TRY IT: Without including any pictures, write out all the records word for word.

EXCERPTED RECORDS:
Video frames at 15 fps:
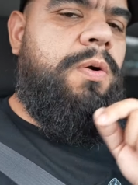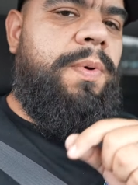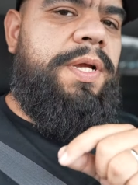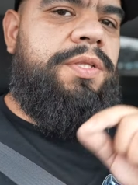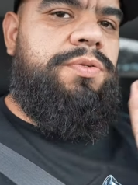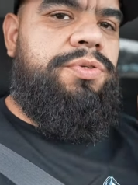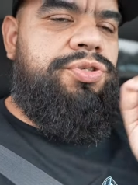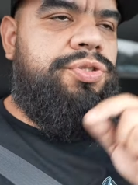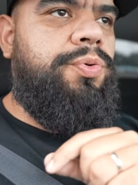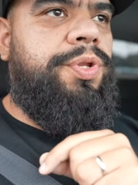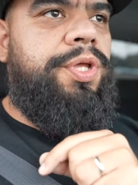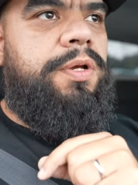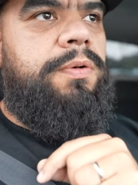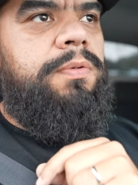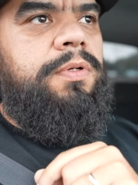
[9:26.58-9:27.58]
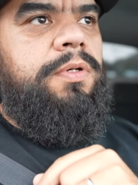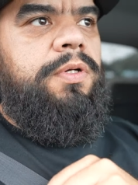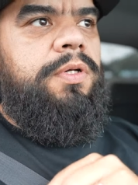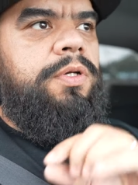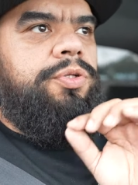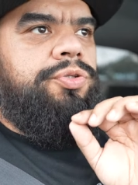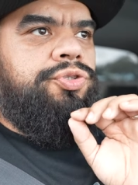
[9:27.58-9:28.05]
our way to the studio
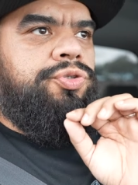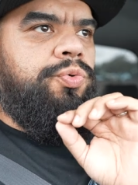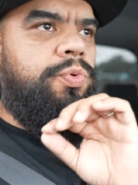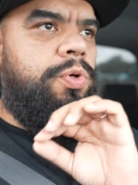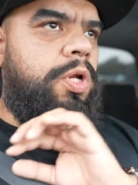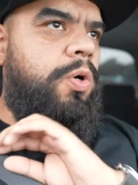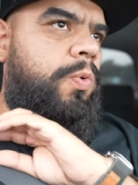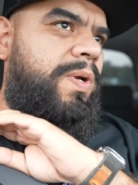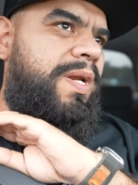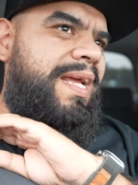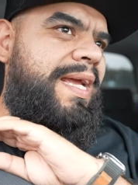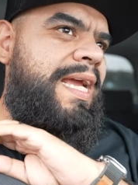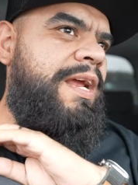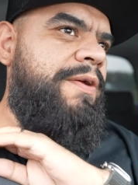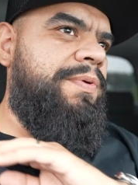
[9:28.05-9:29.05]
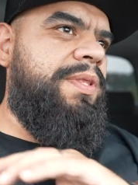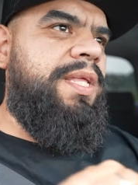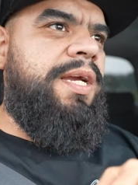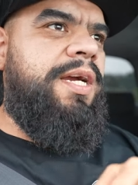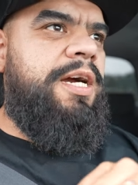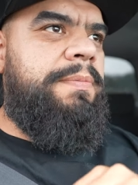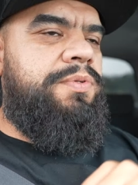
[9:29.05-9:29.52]
to load
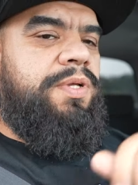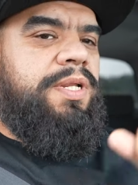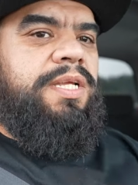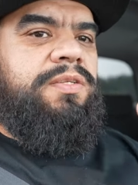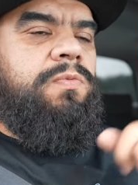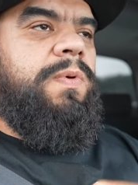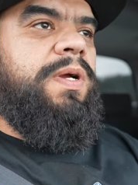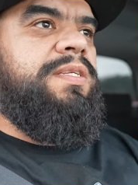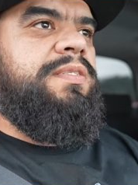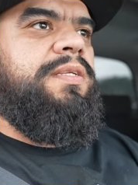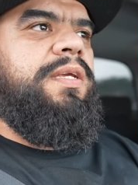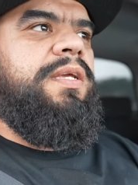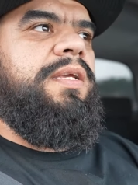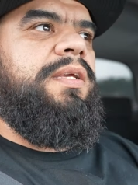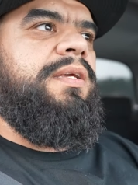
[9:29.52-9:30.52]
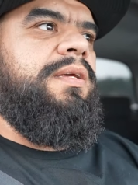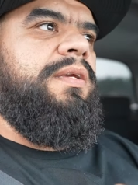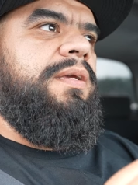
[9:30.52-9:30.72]
everything up. Today is Wednesday.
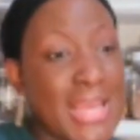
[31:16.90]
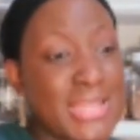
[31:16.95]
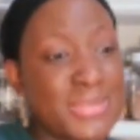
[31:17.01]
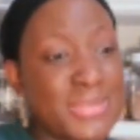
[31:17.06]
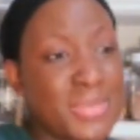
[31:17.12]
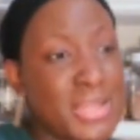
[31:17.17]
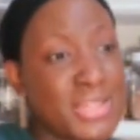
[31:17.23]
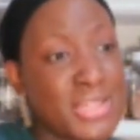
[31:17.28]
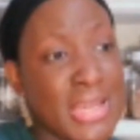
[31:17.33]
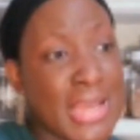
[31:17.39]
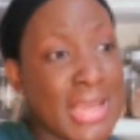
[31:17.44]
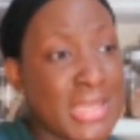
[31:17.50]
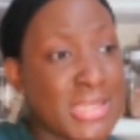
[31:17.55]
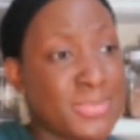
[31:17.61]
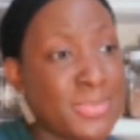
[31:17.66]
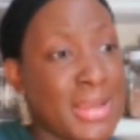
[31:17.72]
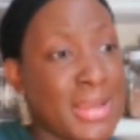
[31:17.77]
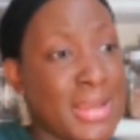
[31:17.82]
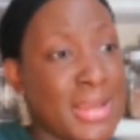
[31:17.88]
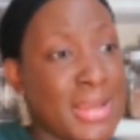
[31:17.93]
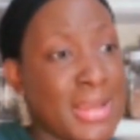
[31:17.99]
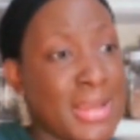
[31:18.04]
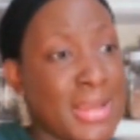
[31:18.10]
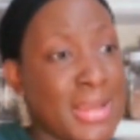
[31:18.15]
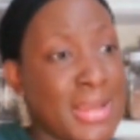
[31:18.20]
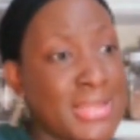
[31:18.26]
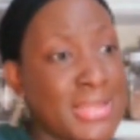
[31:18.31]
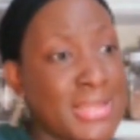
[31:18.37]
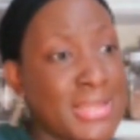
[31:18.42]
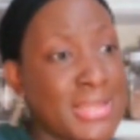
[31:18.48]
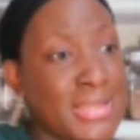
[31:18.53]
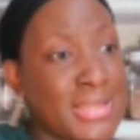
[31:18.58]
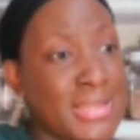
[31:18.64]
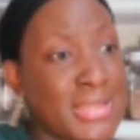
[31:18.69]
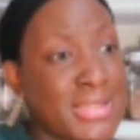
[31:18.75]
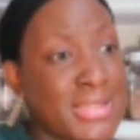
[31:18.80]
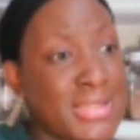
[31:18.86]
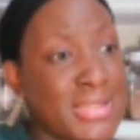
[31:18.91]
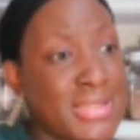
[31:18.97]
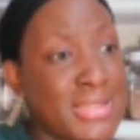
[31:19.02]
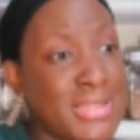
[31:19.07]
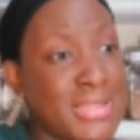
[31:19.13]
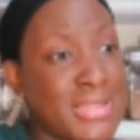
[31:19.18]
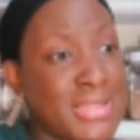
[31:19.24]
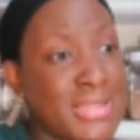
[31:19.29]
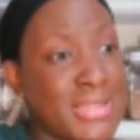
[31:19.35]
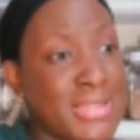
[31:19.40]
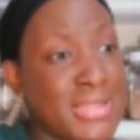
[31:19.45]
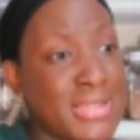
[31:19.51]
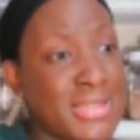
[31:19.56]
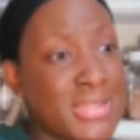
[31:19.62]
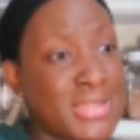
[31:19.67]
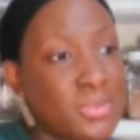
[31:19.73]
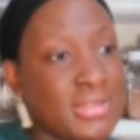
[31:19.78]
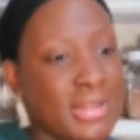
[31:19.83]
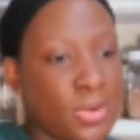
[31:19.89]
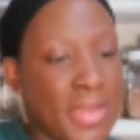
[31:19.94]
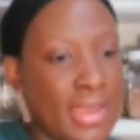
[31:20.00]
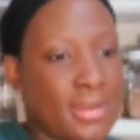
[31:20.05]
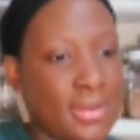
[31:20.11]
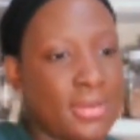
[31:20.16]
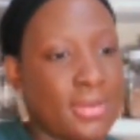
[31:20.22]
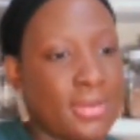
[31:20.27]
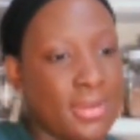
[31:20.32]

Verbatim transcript: as much as possible. Let's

SOLUTION FOR THIS PROBLEM:
Video frames at 15 fps:
[9:26.58-9:27.58]
[9:27.58-9:28.05]
our way to the studio
[9:28.05-9:29.05]
[9:29.05-9:29.52]
to load
[9:29.52-9:30.52]
[9:30.52-9:30.72]
everything up. Today is Wednesday.
[31:16.90]
[31:16.95]
[31:17.01]
[31:17.06]
[31:17.12]
[31:17.17]
[31:17.23]
[31:17.28]
[31:17.33]
[31:17.39]
[31:17.44]
[31:17.50]
[31:17.55]
[31:17.61]
[31:17.66]
[31:17.72]
[31:17.77]
[31:17.82]
[31:17.88]
[31:17.93]
[31:17.99]
[31:18.04]
[31:18.10]
[31:18.15]
[31:18.20]
[31:18.26]
[31:18.31]
[31:18.37]
[31:18.42]
[31:18.48]
[31:18.53]
[31:18.58]
[31:18.64]
[31:18.69]
[31:18.75]
[31:18.80]
[31:18.86]
[31:18.91]
[31:18.97]
[31:19.02]
[31:19.07]
[31:19.13]
[31:19.18]
[31:19.24]
[31:19.29]
[31:19.35]
[31:19.40]
[31:19.45]
[31:19.51]
[31:19.56]
[31:19.62]
[31:19.67]
[31:19.73]
[31:19.78]
[31:19.83]
[31:19.89]
[31:19.94]
[31:20.00]
[31:20.05]
[31:20.11]
[31:20.16]
[31:20.22]
[31:20.27]
[31:20.32]

Verbatim transcript: as much as possible. Let's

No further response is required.